The Clorox Company CLX posted robust first-quarter fiscal 2018 results, wherein both top and bottom line topped estimates and grew year over year. Notably, earnings marked the fourth straight quarterly beat, while sales surpassed estimates for the second consecutive quarter.

Q1 Highlights

Quarterly earnings from continuing operations of $1.46 per share jumped 7% year over year and surpassed the Zacks Consensus Estimate of $1.41. Results primarily gained from solid sales and gross margin expansion.

Clorox Company (The) Price, Consensus and EPS Surprise

Clorox Company (The) Price, Consensus and EPS Surprise | Clorox Company (The) Quote

Net sales of $1,500 million advanced nearly 4% year over year, also coming ahead of the Zacks Consensus Estimate of $1,478 million. The top line beat was driven by growth across the United Sates and International businesses, as well as 4% rise in volumes. Growth at the International business was backed by increased pricing, offset by unfavorable mix.

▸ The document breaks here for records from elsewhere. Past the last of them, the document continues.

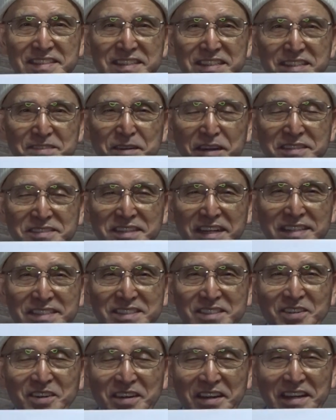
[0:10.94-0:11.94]
起爆剤
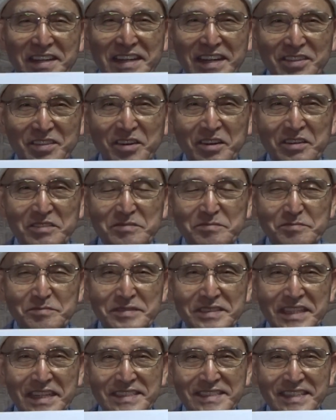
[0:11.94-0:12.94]
講演家の
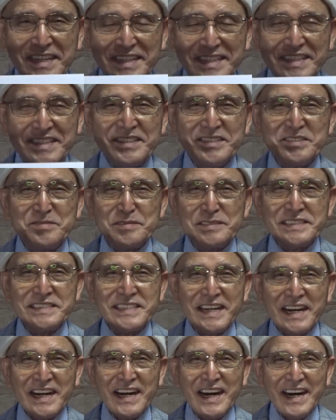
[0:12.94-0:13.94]
宮崎文
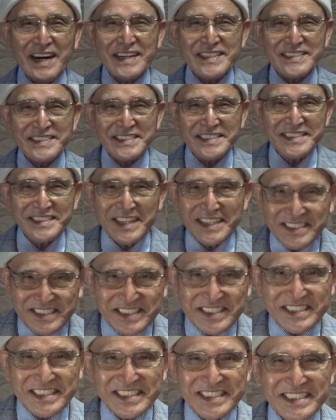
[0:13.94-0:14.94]
孝で
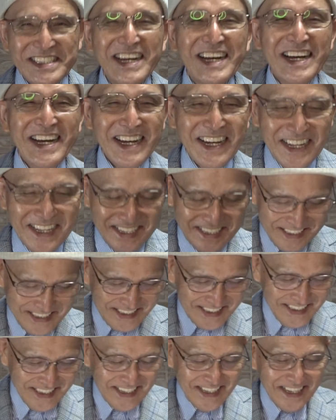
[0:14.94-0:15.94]
す
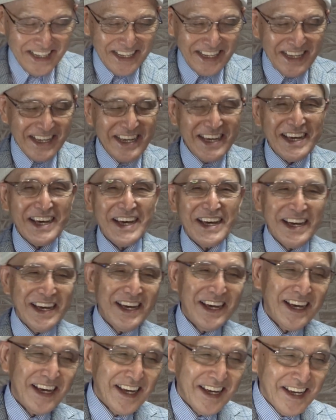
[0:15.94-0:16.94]

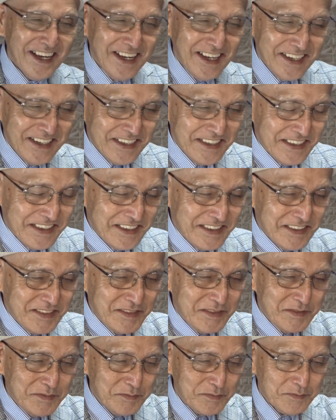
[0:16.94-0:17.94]

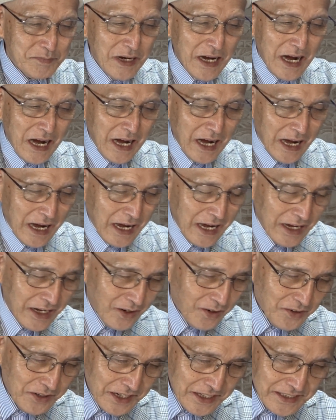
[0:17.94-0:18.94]
えー、まあ
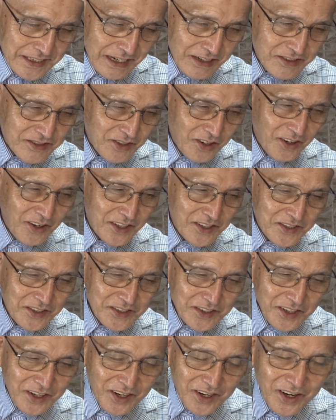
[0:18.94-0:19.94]
高齢になるといろ
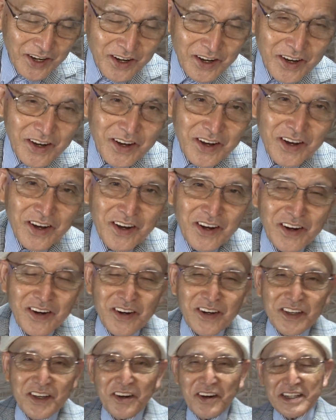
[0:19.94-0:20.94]
いろ
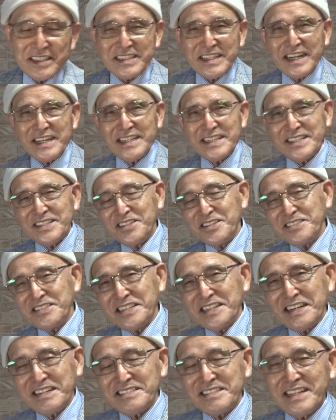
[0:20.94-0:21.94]
弱ったり気力
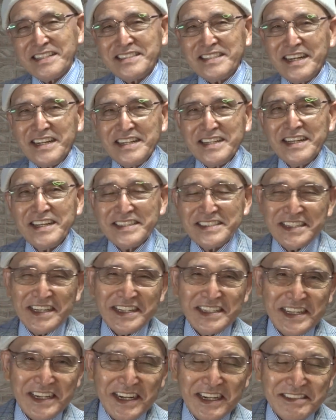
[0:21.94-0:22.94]
がなくなったり
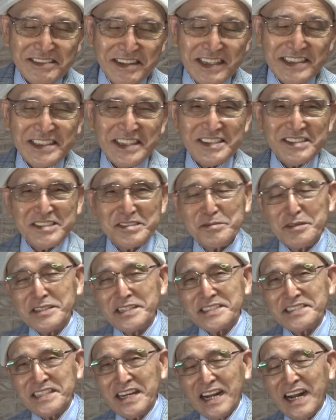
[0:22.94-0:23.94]
元気がなくなったりするもん
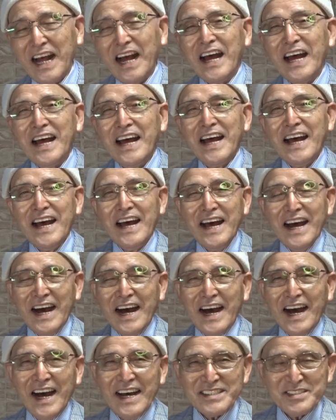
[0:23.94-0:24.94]
ですから
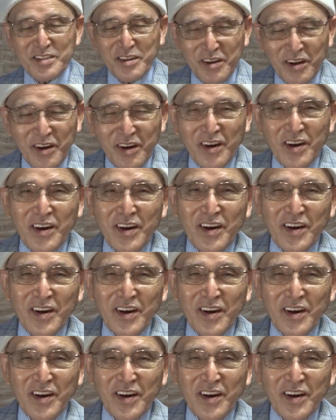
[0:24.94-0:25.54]
あその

Clorox’s gross margin expanded 50 basis points (bps) to 44.9% in the quarter, thanks to efficient cost savings and improved pricing in the International business, somewhat offset by increase in manufacturing and logistics expenses as well as greater commodity expenses.

Revenue by Segment

Sales in the Cleaning segment improved 5% to $559 million, mainly driven by strength in Home Care with higher shipments for several Clorox branded products, particularly Clorox disinfecting wipes, along with Scentiva wipes and sprays introduced in January 2017.

Household sales grew 5% to $441 million aided by volume growth across all businesses, particularly Cat Litter. Results also benefited from increased merchandising activity for product innovation in Bags and Wraps and greater shipments of Glad premium trash bags.

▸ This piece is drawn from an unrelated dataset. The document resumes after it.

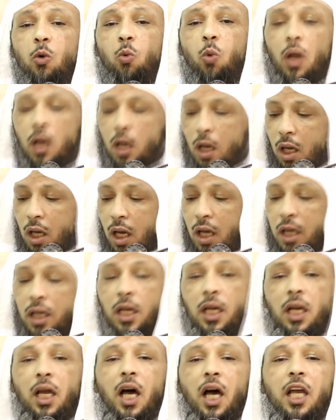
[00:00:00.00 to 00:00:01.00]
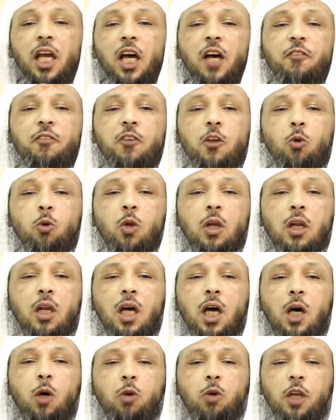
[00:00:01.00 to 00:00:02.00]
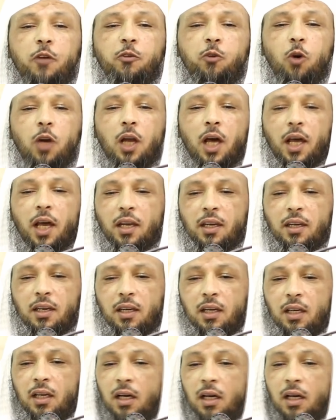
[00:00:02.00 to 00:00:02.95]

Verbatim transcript: والله لا يغفر الله لفلان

Sales at the Lifestyle segment rose 4% to $246 million driven by strength in Burt’s Bees Natural Personal Care, which witnessed double-digit volume growth. Top-line growth also reflected the benefits of improved sales in Dressings and Sauces, supported by increased merchandising for bottled Hidden Valley ranch products.

In the International business segment, sales grew 1% to $254 million driven by improved pricing, partly negated by volume declines, particularly in Argentina.

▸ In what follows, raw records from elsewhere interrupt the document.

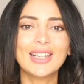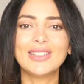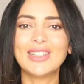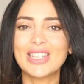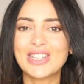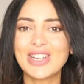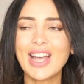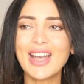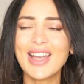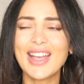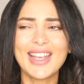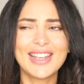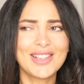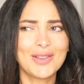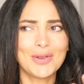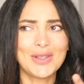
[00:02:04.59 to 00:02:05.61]
Déjà,
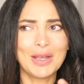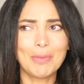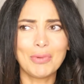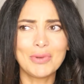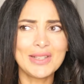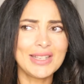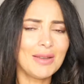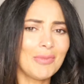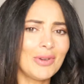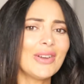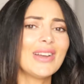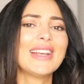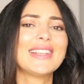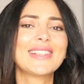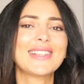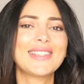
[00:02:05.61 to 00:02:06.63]
est-ce que c'est possible
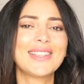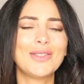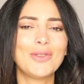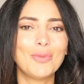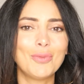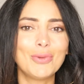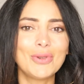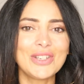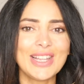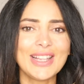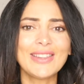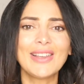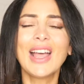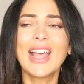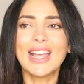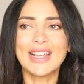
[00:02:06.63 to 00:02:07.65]
Est-ce que c'est du
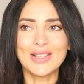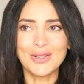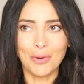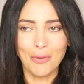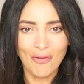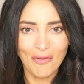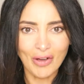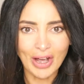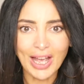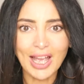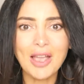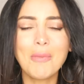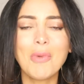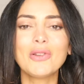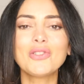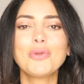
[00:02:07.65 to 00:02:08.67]
bullshit Est-ce que
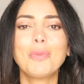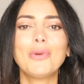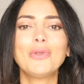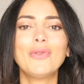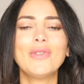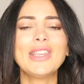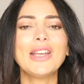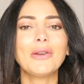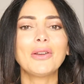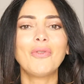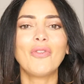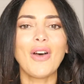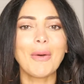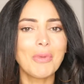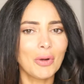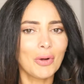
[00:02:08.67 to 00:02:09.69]
vraiment je peux devenir une
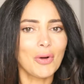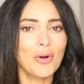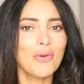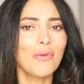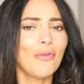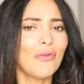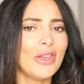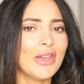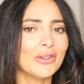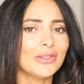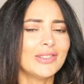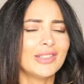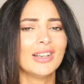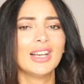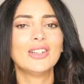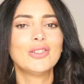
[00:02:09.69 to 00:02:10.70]
femme
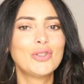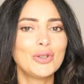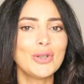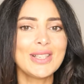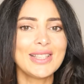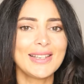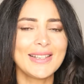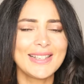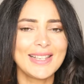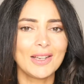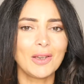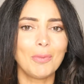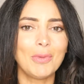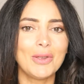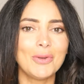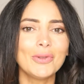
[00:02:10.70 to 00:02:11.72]
confiante juste en
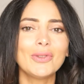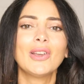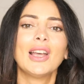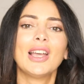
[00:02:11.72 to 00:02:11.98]
5 minutes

Clorox ended the quarter with cash and cash equivalents of $468 million, and long-term debt of $1,787 million. In first-quarter fiscal 2018, the company generated $257 million of net cash from continuing operations.

Looking Ahead

Following the first-quarter results, the company slashed guidance for fiscal 2018 to include the hurricane-related impacts and the divestiture of the Aplicare business in August 2017.

The company now expects fiscal 2018 sales growth in a range of 1-3%, compared with the previous guidance of 2-4% growth. The lowered guidance reflects a slightly less than 1 percentage point reduction in the fiscal year related to the Aplicare divestiture.

Gross margin is now estimated to be down slightly, versus the earlier guidance of expanding slightly. The recent guidance reflects significant cost pressures due to the recent hurricanes, particularly in the second and third quarters.

Driven by an anticipated 10 cent impact from hurricanes, the company now envisions fiscal 2018 earnings from continuing operations to range from $5.47-$5.67 per share, reflecting a 5 cent decline from the previous guidance of $5.52-$5.72 per share. However, the company anticipates the impacts of hurricanes to be partly mitigated by continued strength in its underlying business performance.
Clorox currently carries a Zacks Rank #4 (Sell). While shares of the company have increased 4.4% year to date, Clorox underperformed the industry’s growth of 13.6%.